Shedding crock-of-bile tears behind her “FREE SPEECH” mask, the freshman congresswoman even claimed she was actually a victim of the QAnon movement that she once embraced. “I was allowed to believe things that weren’t true and I would ask questions about them and talk about them,” Greene said, “and that is absolutely what I regret.”

She insisted that she no longer holds these beliefs, and claimed to have renounced them in 2018, though some of her more egregious comments and social media posts were made more recently. But as recently as last week, she vowed in a fundraising solicitation that she would “never back down.” And on Thursday, Greene could not resist one more defiant jab of outrageous whataboutism: “Will we allow the media, that is just as guilty as QAnon of presenting truth and lies, to divide us?”

The House voted largely along party lines on Feb. 4 to eject Rep. Marjorie Taylor Greene (R-Ga.) from two committee assignments. (Blair Guild/The Washington Post)

All of this was apparently a reprise of comments that she had made on Wednesday during a closed session of the House Republican Conference — a meeting at which her fellow GOP members went along with McCarthy’s argument that her behavior merited no punishment. About half reportedly even gave her a standing ovation.
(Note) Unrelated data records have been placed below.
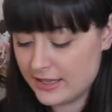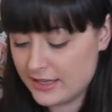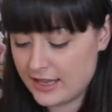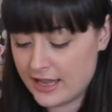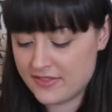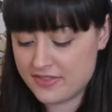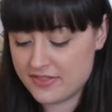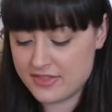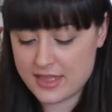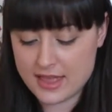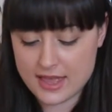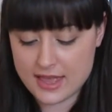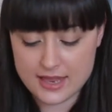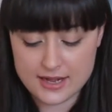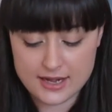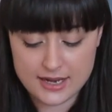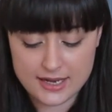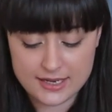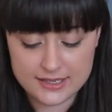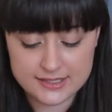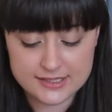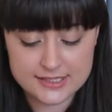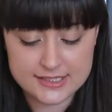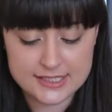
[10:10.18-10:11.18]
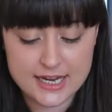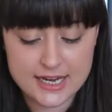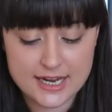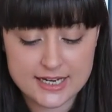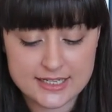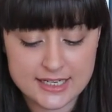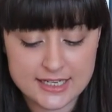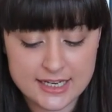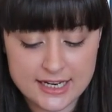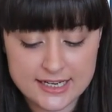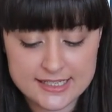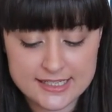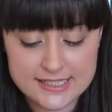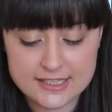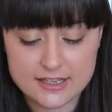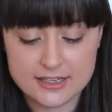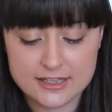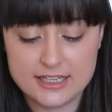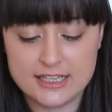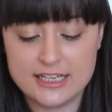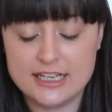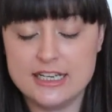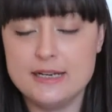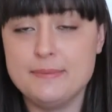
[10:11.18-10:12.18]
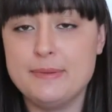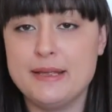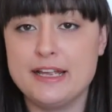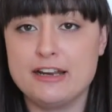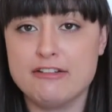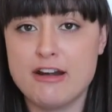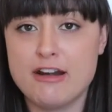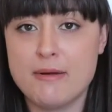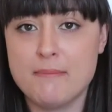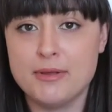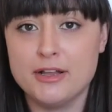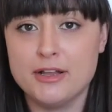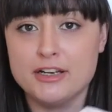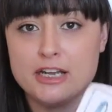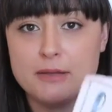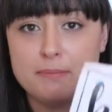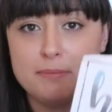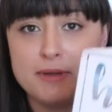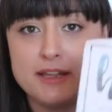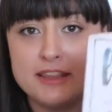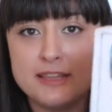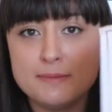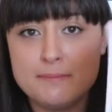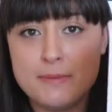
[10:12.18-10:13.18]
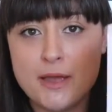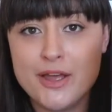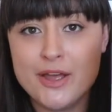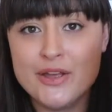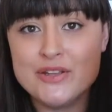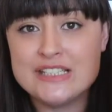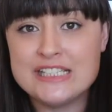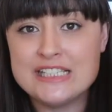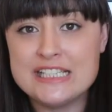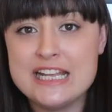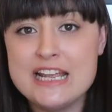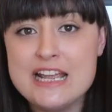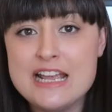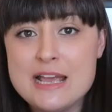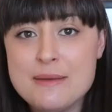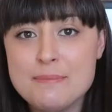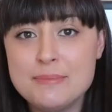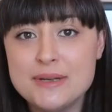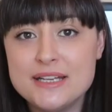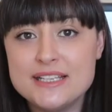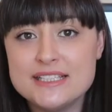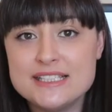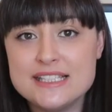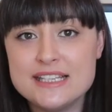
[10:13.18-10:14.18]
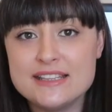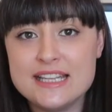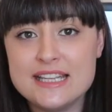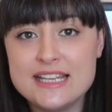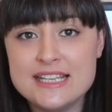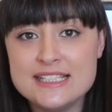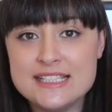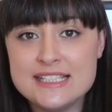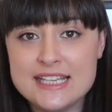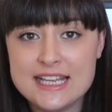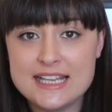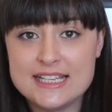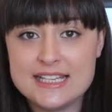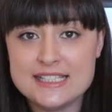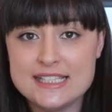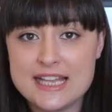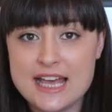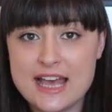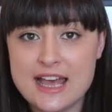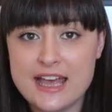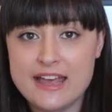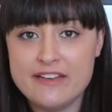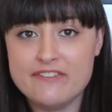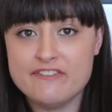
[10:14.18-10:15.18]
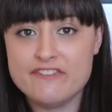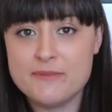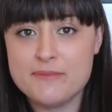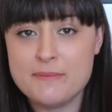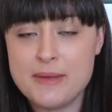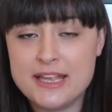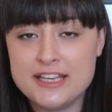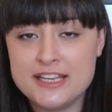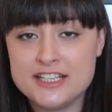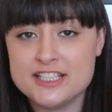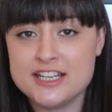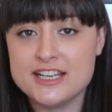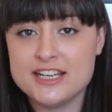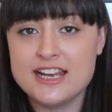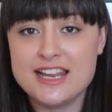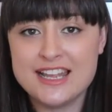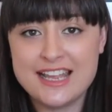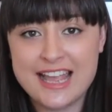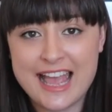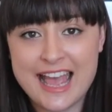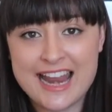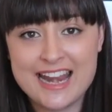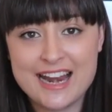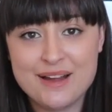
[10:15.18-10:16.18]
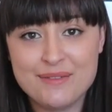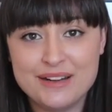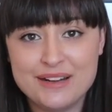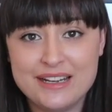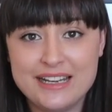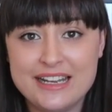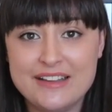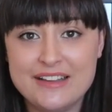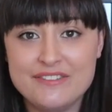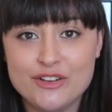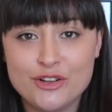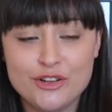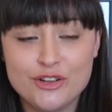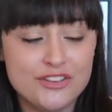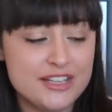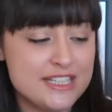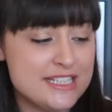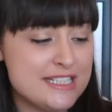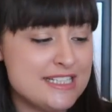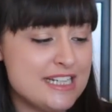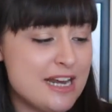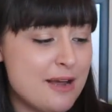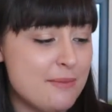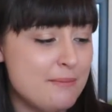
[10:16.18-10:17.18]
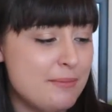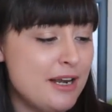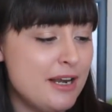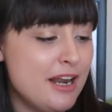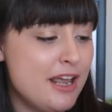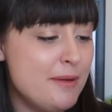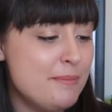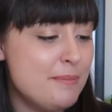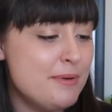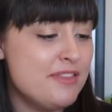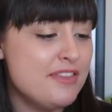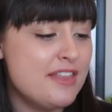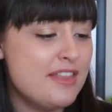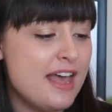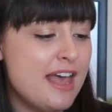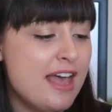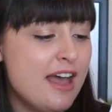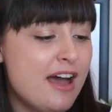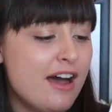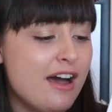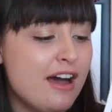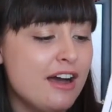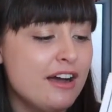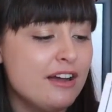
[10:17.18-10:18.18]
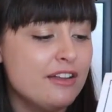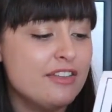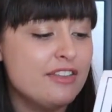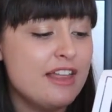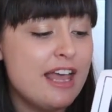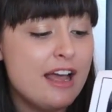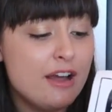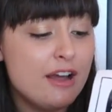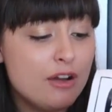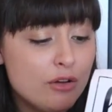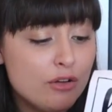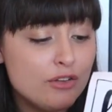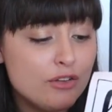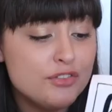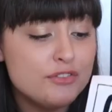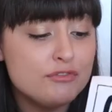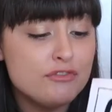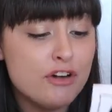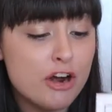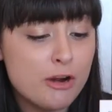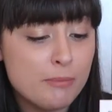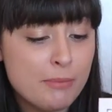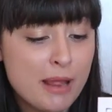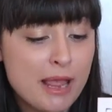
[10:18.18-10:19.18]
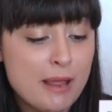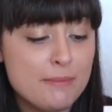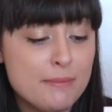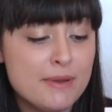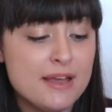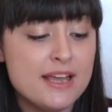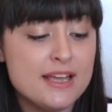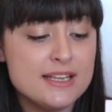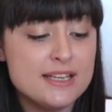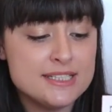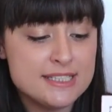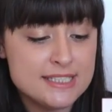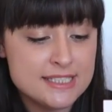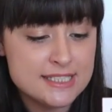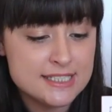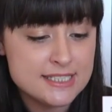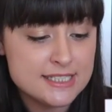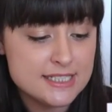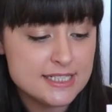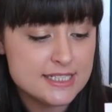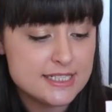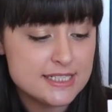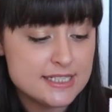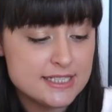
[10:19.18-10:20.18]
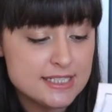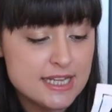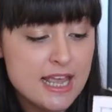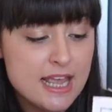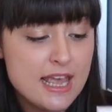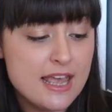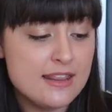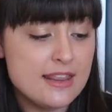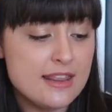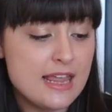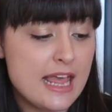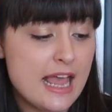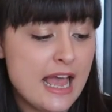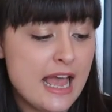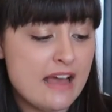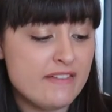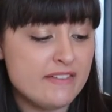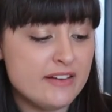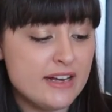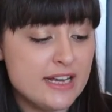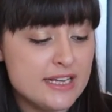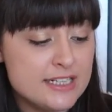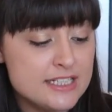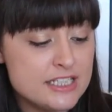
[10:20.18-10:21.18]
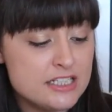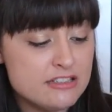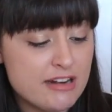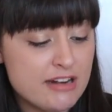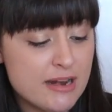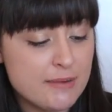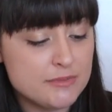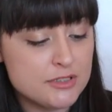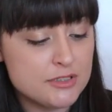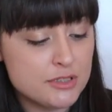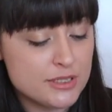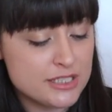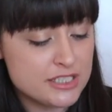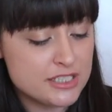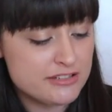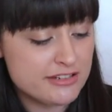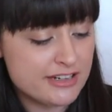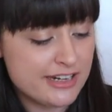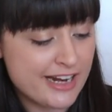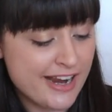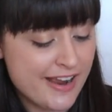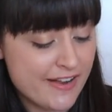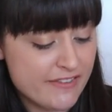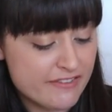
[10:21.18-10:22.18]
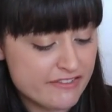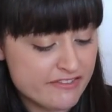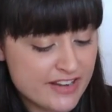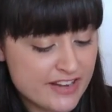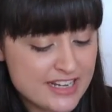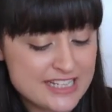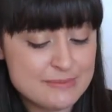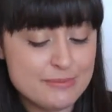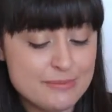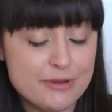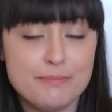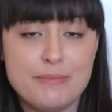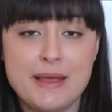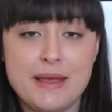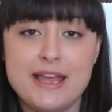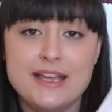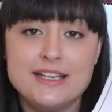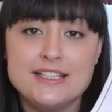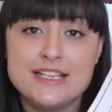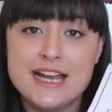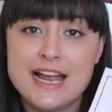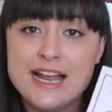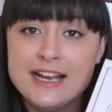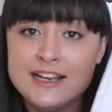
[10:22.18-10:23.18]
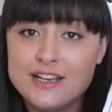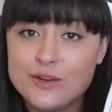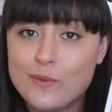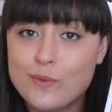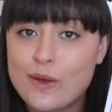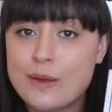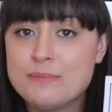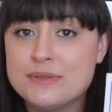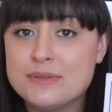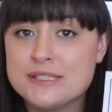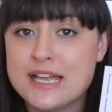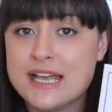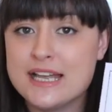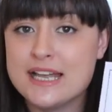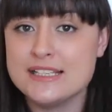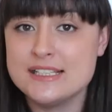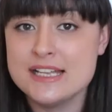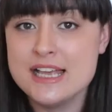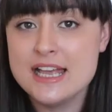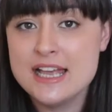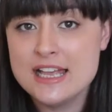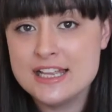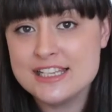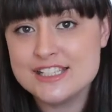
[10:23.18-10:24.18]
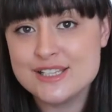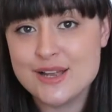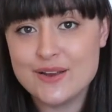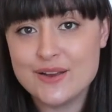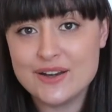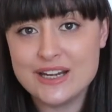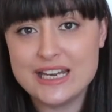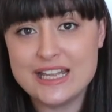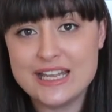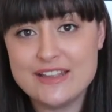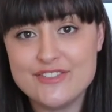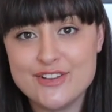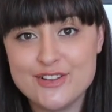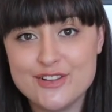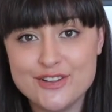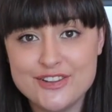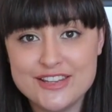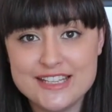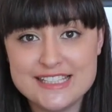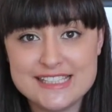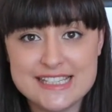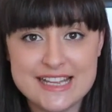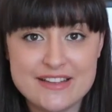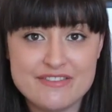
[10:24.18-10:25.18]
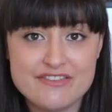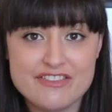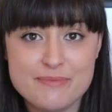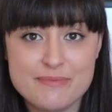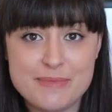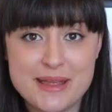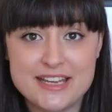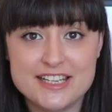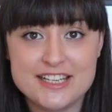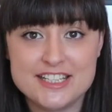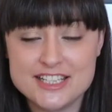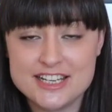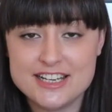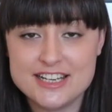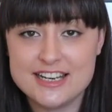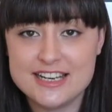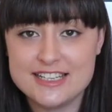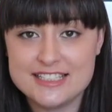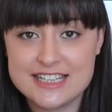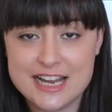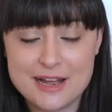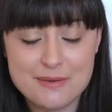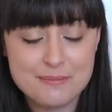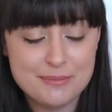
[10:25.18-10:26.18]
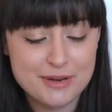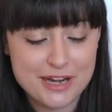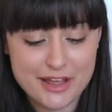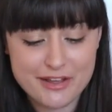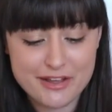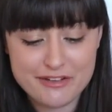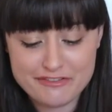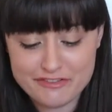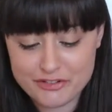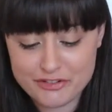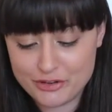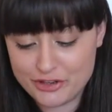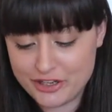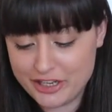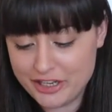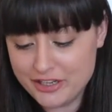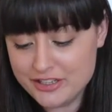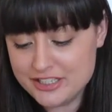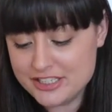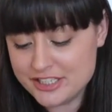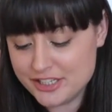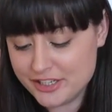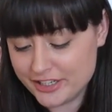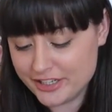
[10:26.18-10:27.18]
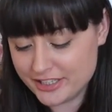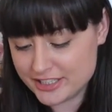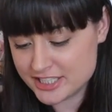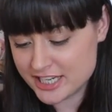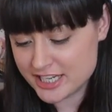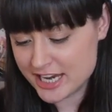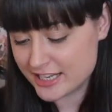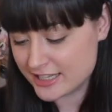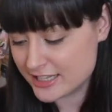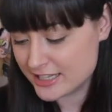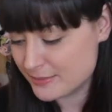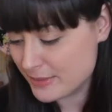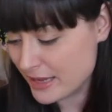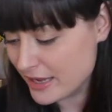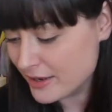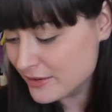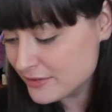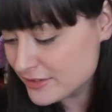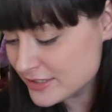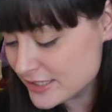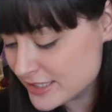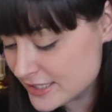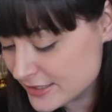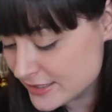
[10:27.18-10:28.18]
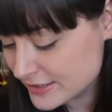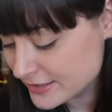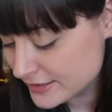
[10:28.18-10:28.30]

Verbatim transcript: And then inside here, it's got a little bit crumpled up in the post, but this is their information. Again, I will leave all this down below, but they are, they are called Rock Paper Sisters. They have an Instagram, Twitter account, Facebook page, and a website. So I'll leave all this information down below for you so you can check them out.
Some Republicans also argued that Greene’s antics should be dealt with by the Ethics Committee. On the first page of the ethics manual that each member is given, the representatives are advised that they are expected to “conduct themselves at all times in a manner that reflects creditably on the House.” But it is unlikely that statements and actions that took place before she was sworn into office would fall under the panel’s purview.

Whether Greene is capable of containing herself going forward is doubtful. There are countless examples of lawmakers who have not always lived up to the standards they have set for themselves — examples which Republicans cited ad nauseam — but it is hard to think of any other House member who has inhabited a dangerous alternate reality with as much fervor and as little remorse as Greene has. And in the eyes of a not-insubstantial segment of the Republican base, that makes her a hero.

Let him lead, McCarthy asks? It would be nice, for a change, to see him actually try.